I suspect the reason this has become the topic du jour once again is because of, yes, the perceived terminal value of the AI trade, but more importantly, the new media efforts of venture capital. The potential for power law outcomes in every market AI touches is one thing, but having every fundraise broadcast across the entire tech industry daily makes it inescapable.

It’s a savvy strategy by the agglomerators, and it works for them. Their moat comes from maintaining brand hegemony. The best way to do that is to get into the very best deals. The second-best way to do that is to convince everyone that you already got into the very best deals.

The natural question to ask ourselves is “Do we care?” I believe that to get worked up by kingmaking is a waste of energy units. The subscale managers are fundamentally investing in a different asset class than their colleagues at the megafunds. At the pre-seed stage, the responsibility is being first to uncover illegible alpha and gain conviction before others, and then to help make it legible in the eyes of downstream capital. Our responsibility is to help the founder and broker customer introductions, act as talent recruiters, and make the sausage; all the ugly stuff that’s core to building a sustainable system.
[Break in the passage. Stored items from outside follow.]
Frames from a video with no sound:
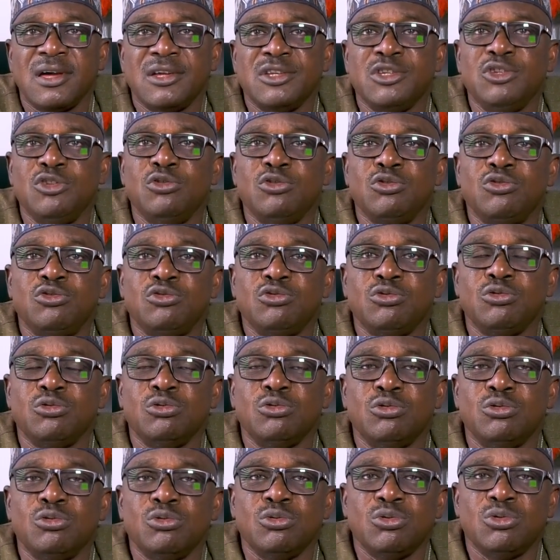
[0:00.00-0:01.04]
due
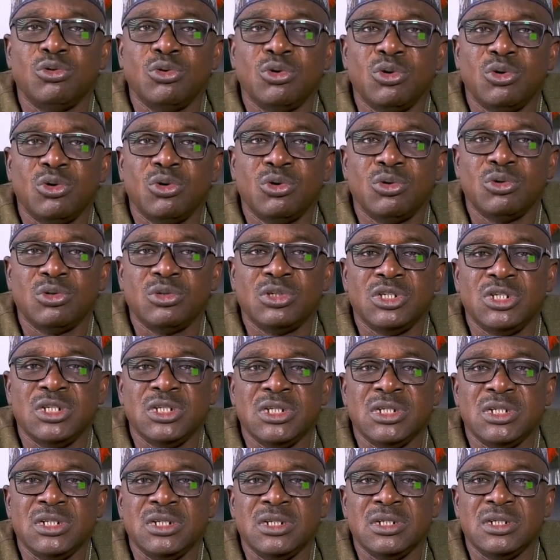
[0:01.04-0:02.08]
to
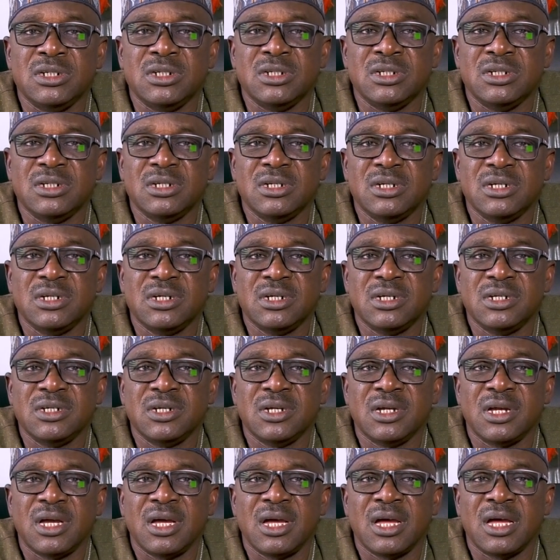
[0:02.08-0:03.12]
the
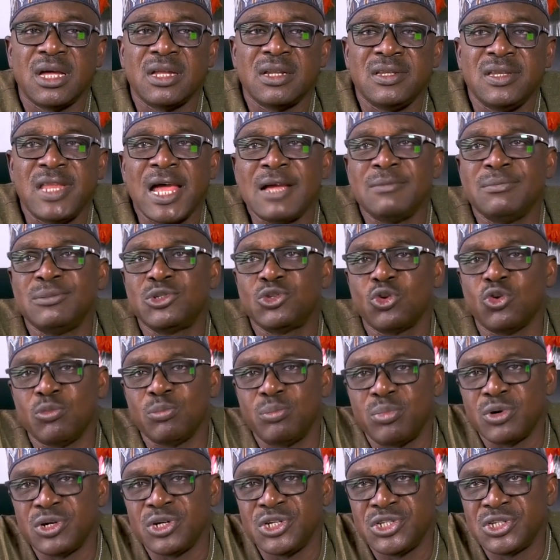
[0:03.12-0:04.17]
dams
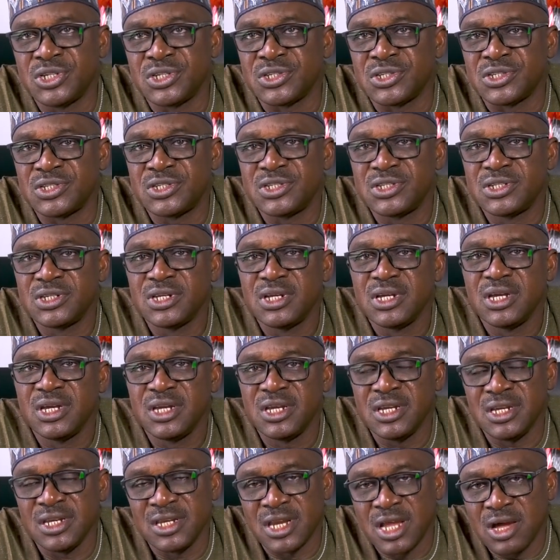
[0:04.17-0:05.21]
operations
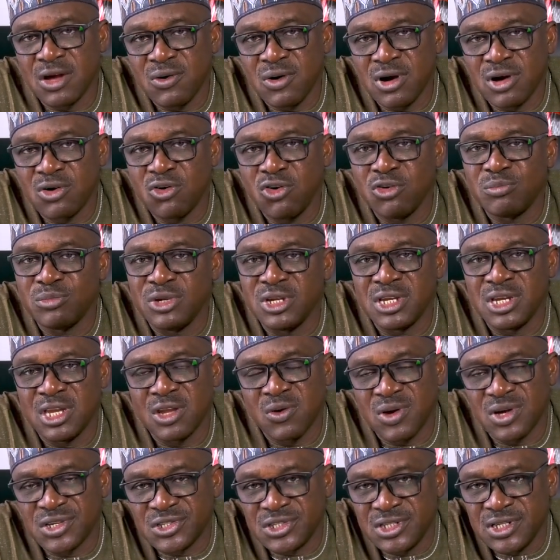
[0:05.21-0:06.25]
in
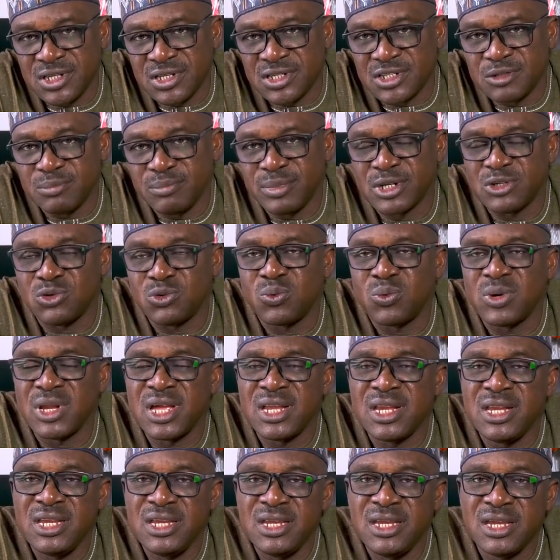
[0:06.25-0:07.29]
our state,
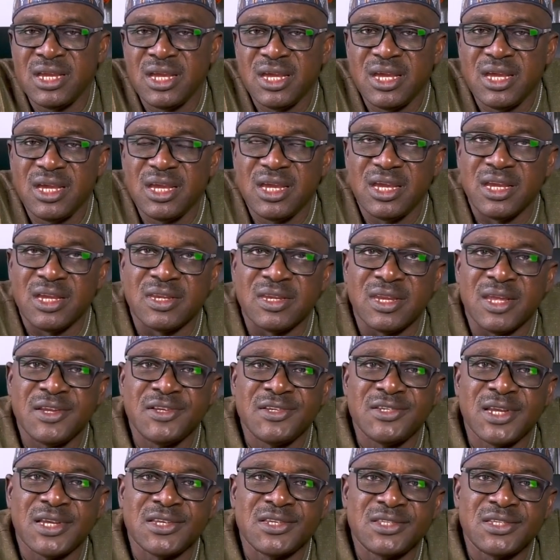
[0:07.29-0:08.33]
particularly in
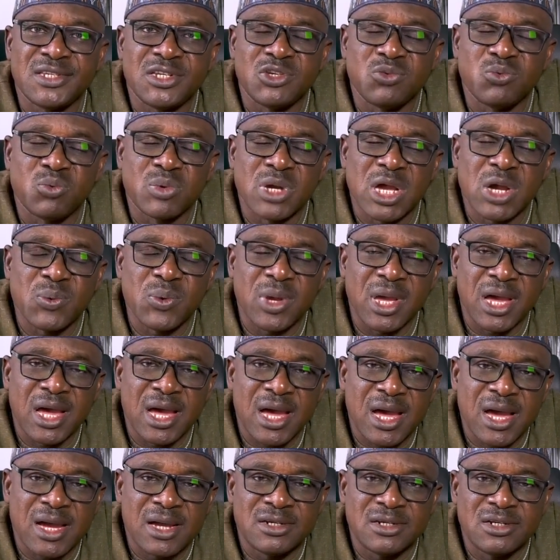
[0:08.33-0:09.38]
Niger State, where we
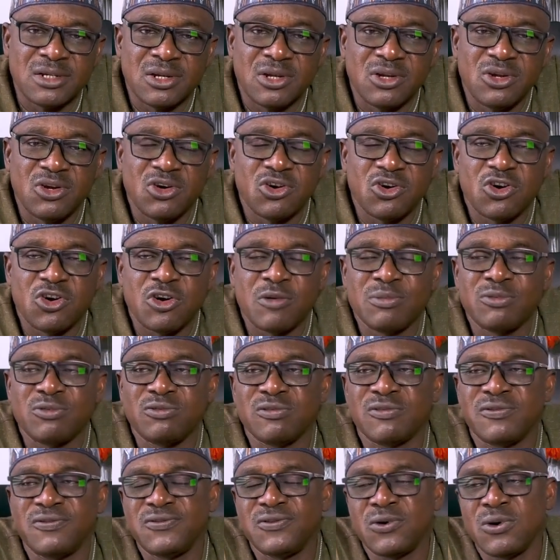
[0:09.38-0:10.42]
had up
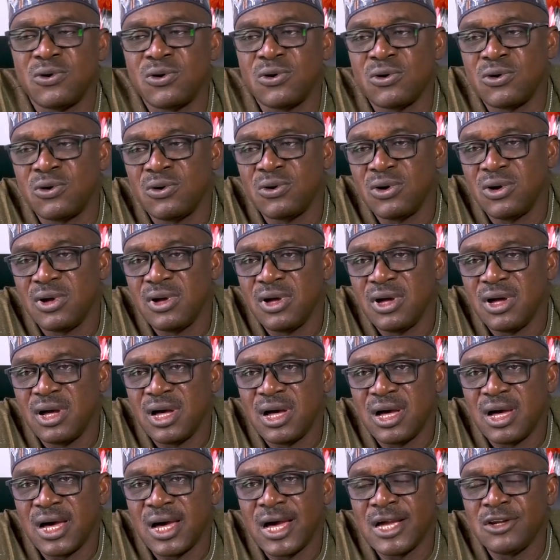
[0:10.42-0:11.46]
to 4
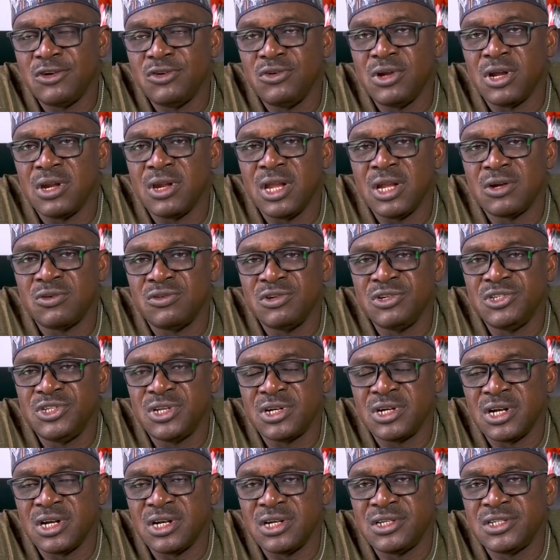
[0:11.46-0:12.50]
hydroelectric
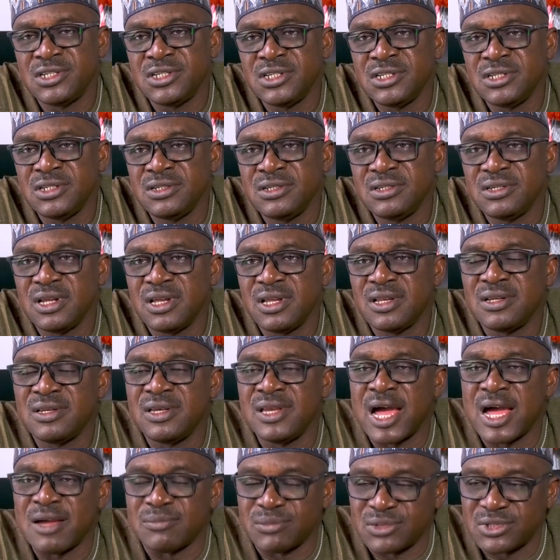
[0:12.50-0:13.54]
generation
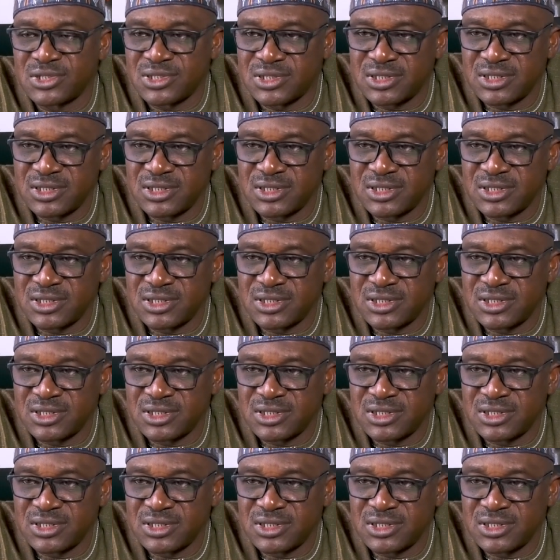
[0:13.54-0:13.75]
dams.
With each granule of de-risking, the company gets closer to legibility.

Once there are glimpses of legibility, our job shifts to becoming shepherds and advisors, helping founders navigate the capital markets as effectively as possible so they can level up, and perhaps get kingmade themselves. This is how all markets operate: bankers steward management teams through roadshows to best tell the story of the business in order to raise additional financing. For the pre-seed investor, a Seed or Series A raise is the consequential tipping point, and so it’s imperative to act with the same discipline and rigor as our hallowed forefathers of finance.
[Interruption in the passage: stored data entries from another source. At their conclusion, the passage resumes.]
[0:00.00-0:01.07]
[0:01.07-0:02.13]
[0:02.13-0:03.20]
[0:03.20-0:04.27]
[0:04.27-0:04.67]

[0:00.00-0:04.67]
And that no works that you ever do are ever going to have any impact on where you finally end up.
So then, should we care about kingmaking?

We can, but we shouldn’t. Missing out on a 9-figure Seed round for an RL company is fine – as it’s not the product emerging funds set out to deliver. The venture agglomerators are playing a different game, as are distressed private equity funds, as are event-driven hedge funds, as are core-plus real estate funds. They’re all great products, but they’re different products for a reason.